Lubinus zrobił ją w latach 1610-1618 na zamówienie księcia szczecińskiego Filipa II, który, niestety, zmarł kilka miesięcy wcześniej, niż mapa ukazała się drukiem. Miała zilustrować Księstwo Pomorskie oraz drzewo genealogiczne jego władców z ich portretami. W obramieniu mapy narysował kartograf panoramy najważniejszych miast Pomorza. Jak powstawało to wartościowe wówczas i dzisiaj dzieło, można wyczytać z katalogu, towarzyszącego wystawie, autorstwa Anny Czyńskiej, a wydanego przez Zamek Książąt Pomorskich w Szczecinie.

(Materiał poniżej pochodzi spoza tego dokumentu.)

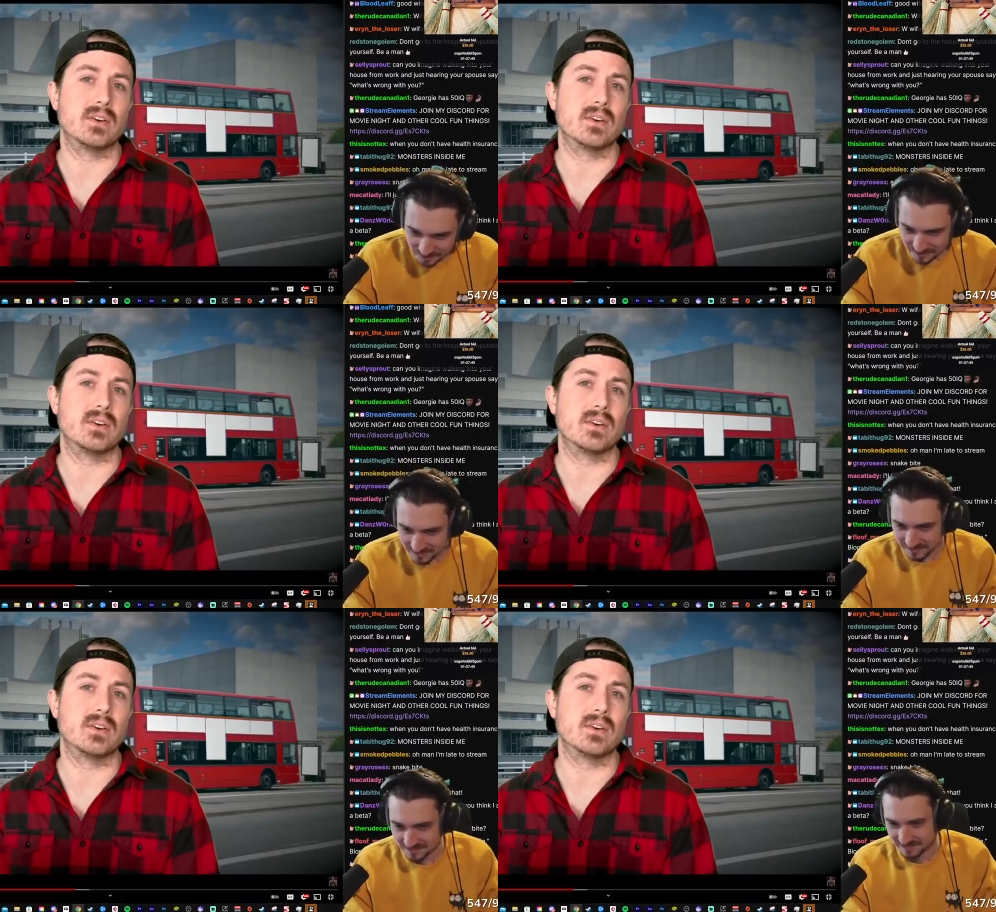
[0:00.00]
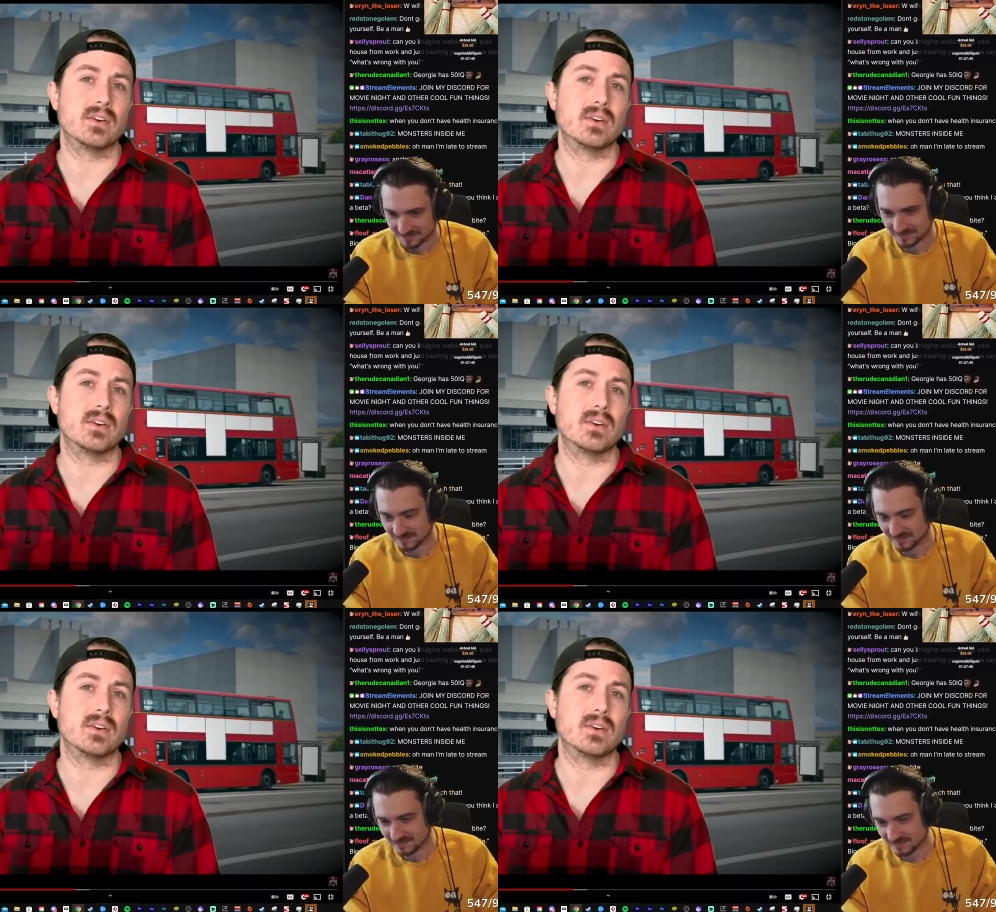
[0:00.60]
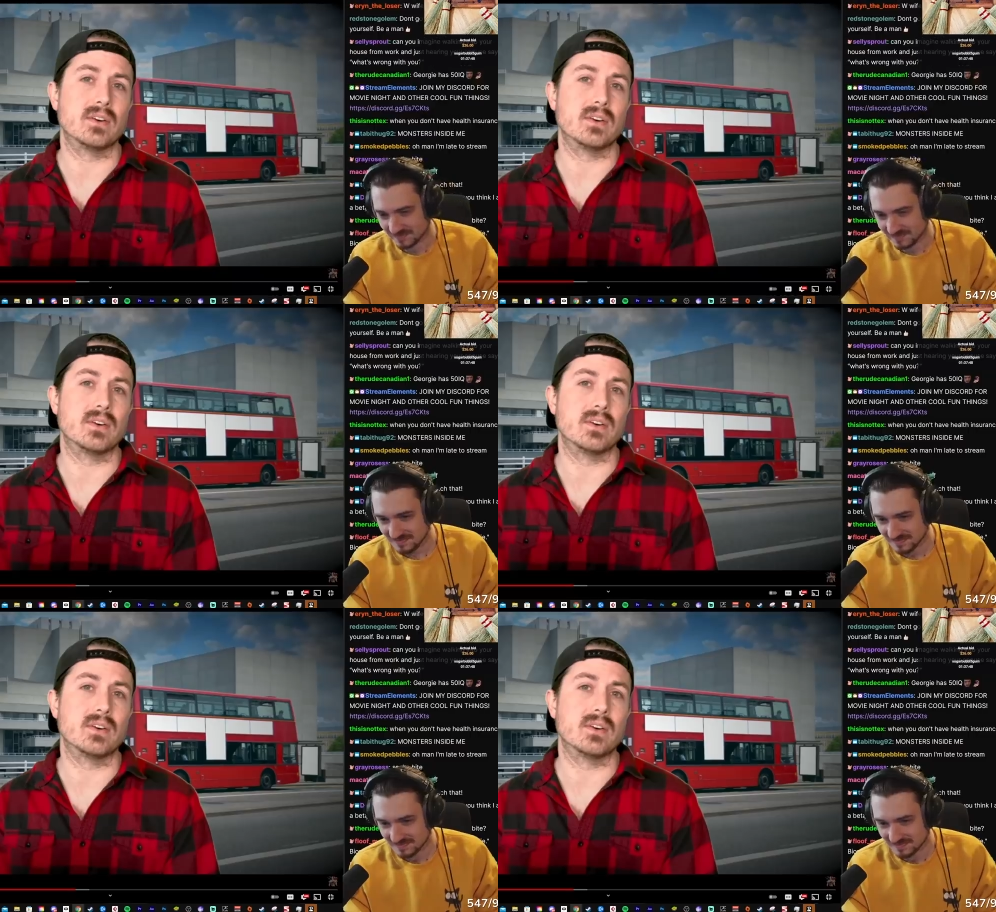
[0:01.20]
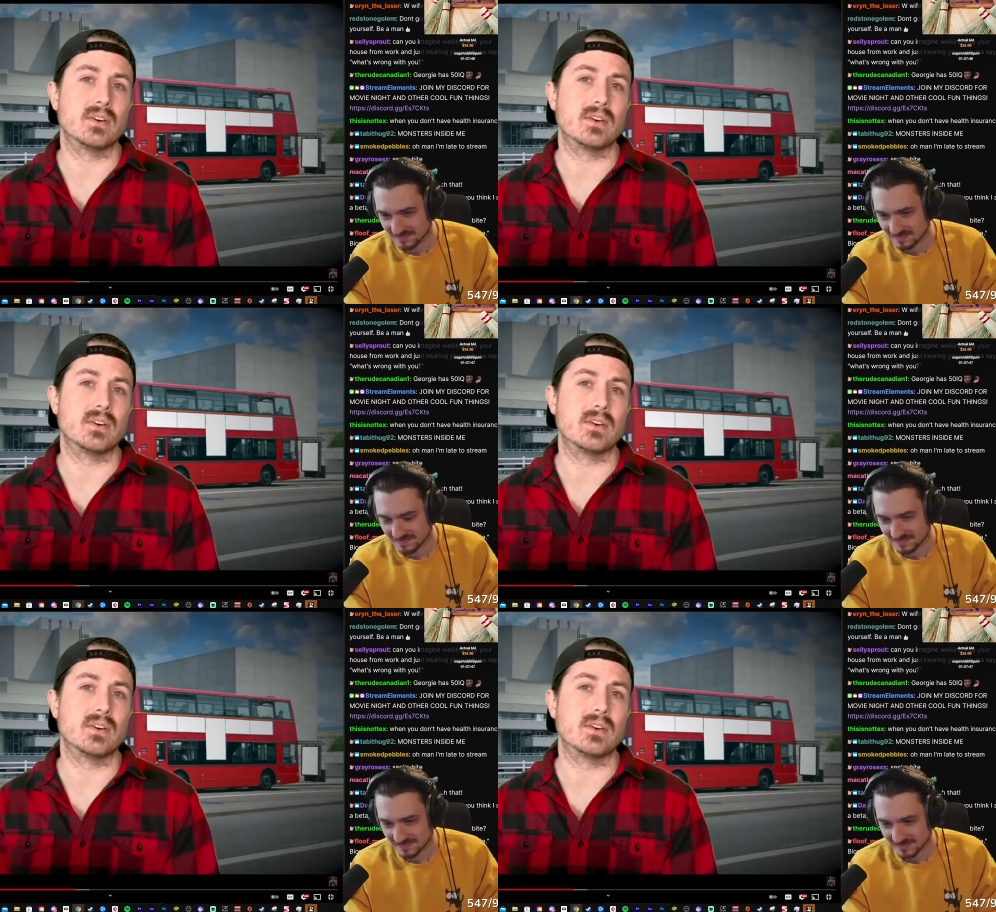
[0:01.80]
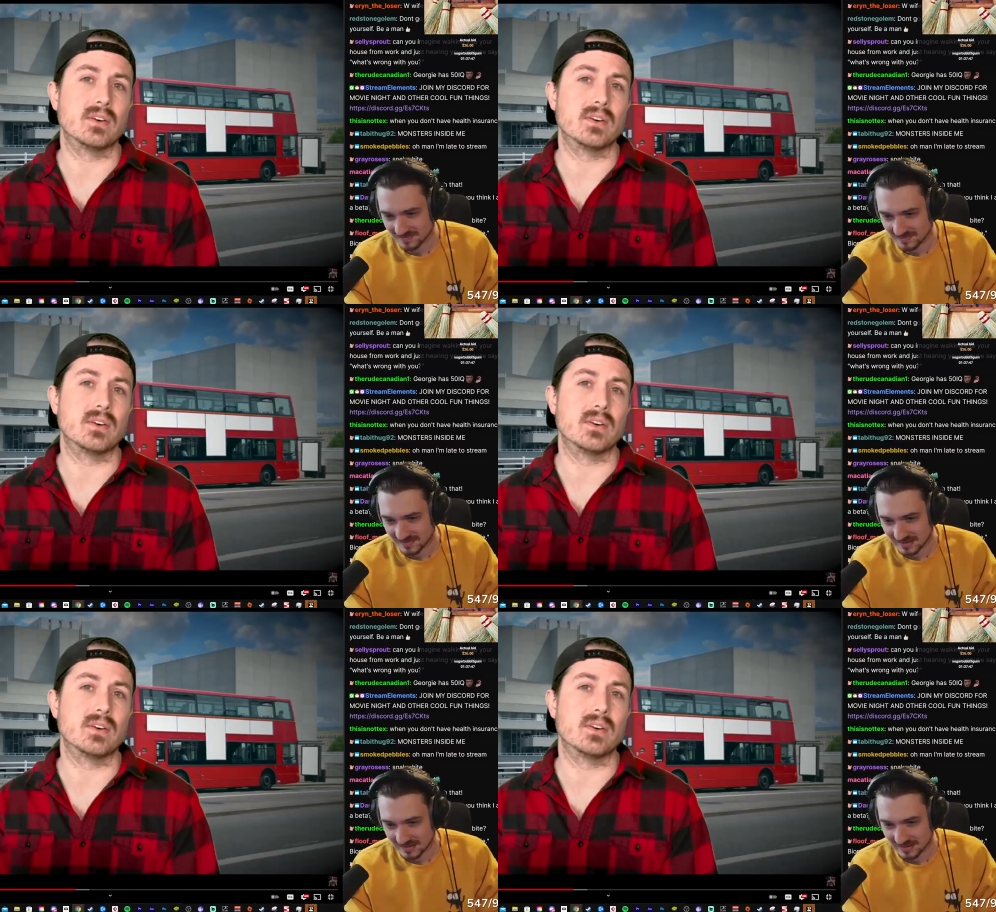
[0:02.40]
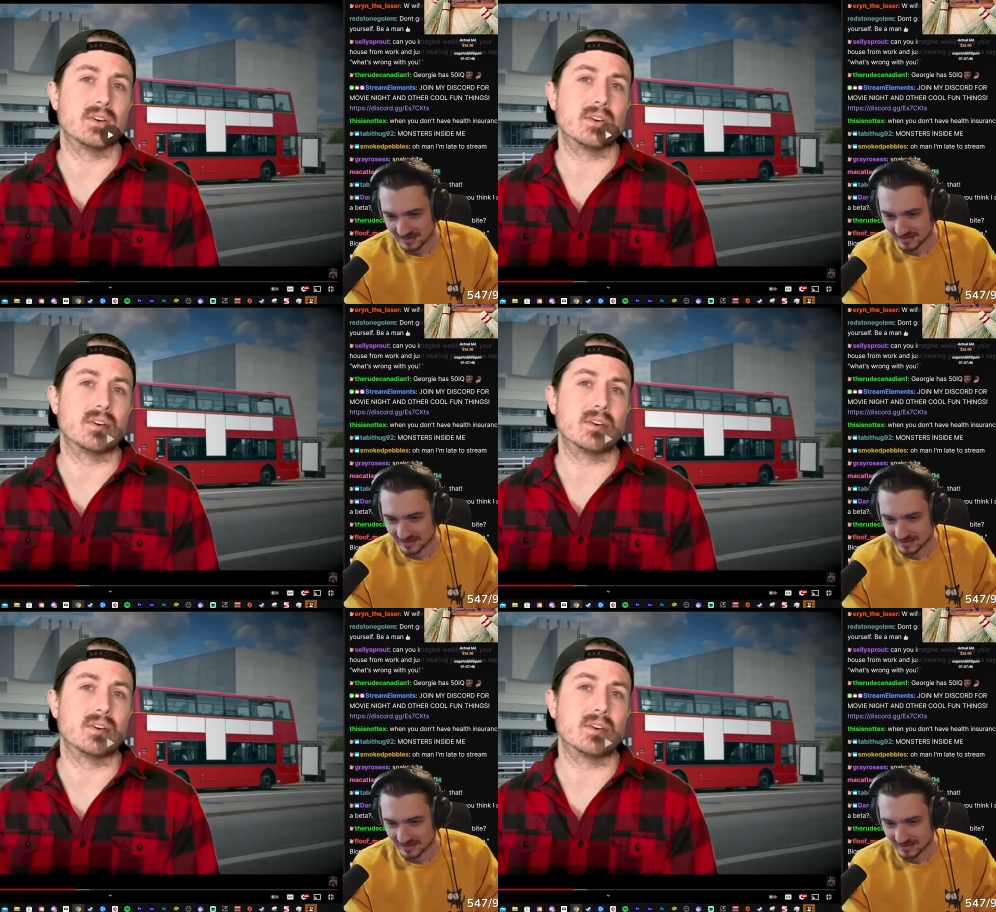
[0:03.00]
(no one is talking)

– Mapa, którą możemy podziwiać na wystawie, zawiera w sobie kilka tajemnic i ciekawostek, które pozostają niezauważone podczas pobieżnego oglądania – podpowiada Marek Adamowicz, kurator wystawy, historyk. – Dopiero dokładniejsza obserwacja pozwala dostrzec, że w różnych częściach mapy została zastosowana różna skala: większa dla wyspy Rugii i nieco mniejsza dla pozostałego obszaru księstwa. Jako ciekawostkę można również traktować fakt, że pośród 354 tarczy herbowych pomorskich rodów szlacheckich znajdują się również 22 puste tarcze. Było to spowodowane zbyt późnym dostarczeniem herbów przez część rodów, mimo ponagleń księcia.
Wystawa w całości została przygotowana przez szczeciński Zamek Książąt Pomorskich. Składa się na nią sporych rozmiarów kopia mapy Lubinusa oraz 48 plansz, ukazujących miasta Księstwa Pomorskiego z ich rysem historycznym, widokiem z mapy Lubinusa i współczesnymi zdjęciami tych miast. Efektownym uzupełnieniem ekspozycji są makiety czterech miast: Barth, Greifswaldu, Wolgastu i Szczecina, modele zamku w Szadzku i pocysterskiego klasztoru w Marianowie. Rozmieszczenie tych eksponatów w Stromych Schodach to zasługa zespołu pracowników lęborskiego muzeum.
– Jakiś czas temu na prośbę Zamku Książąt Pomorskich przygotowaliśmy krótki tekst na temat historii Lęborka pod panowaniem książąt pomorskich. Został on wykorzystany do przygotowywanej publikacji i przy tworzeniu tej właśnie wystawy – wyjaśnia pan Marek. – Dzięki temu trafiła ona do naszego muzeum. Miałem przyjemność stworzenia tego tekstu i stąd też moje zaangażowanie w sprowadzenie wystawy do Lęborka. Osobną kwestią pozostaje moje zainteresowanie sprawą wspólnego dziedzictwa kulturowego terenów Pomorza, zarówno po polskiej, jak i niemieckiej stronie granicy, a mapa Lubinusa jest właśnie świadectwem wspólnej historii tego obszaru.
Wystawa peregrynuje po kraju i za granicą, trafiając przede wszystkim do miejscowości, które zostały umieszczone na mapie. To, że dotarła do Lęborka, świadczy więc o docenieniu miasta przez kartografa i jest dla nas, mieszkańców, pewnego rodzaju nobilitacją.
Wypadałoby więc skorzystać z okazji jej obejrzenia.
– Ponieważ już w końcu listopada oczekuje nas poważny remont, zachęcamy mieszkańców, szczególnie uczniów szkół Lęborka i okolic do zwiedzenia wystawy – zaprasza Urszula Walburg, pracownik muzeum. – Będziemy ją zamykać we wtorek 22 listopada, a więc jeszcze do godziny 16 można się do nas wybrać.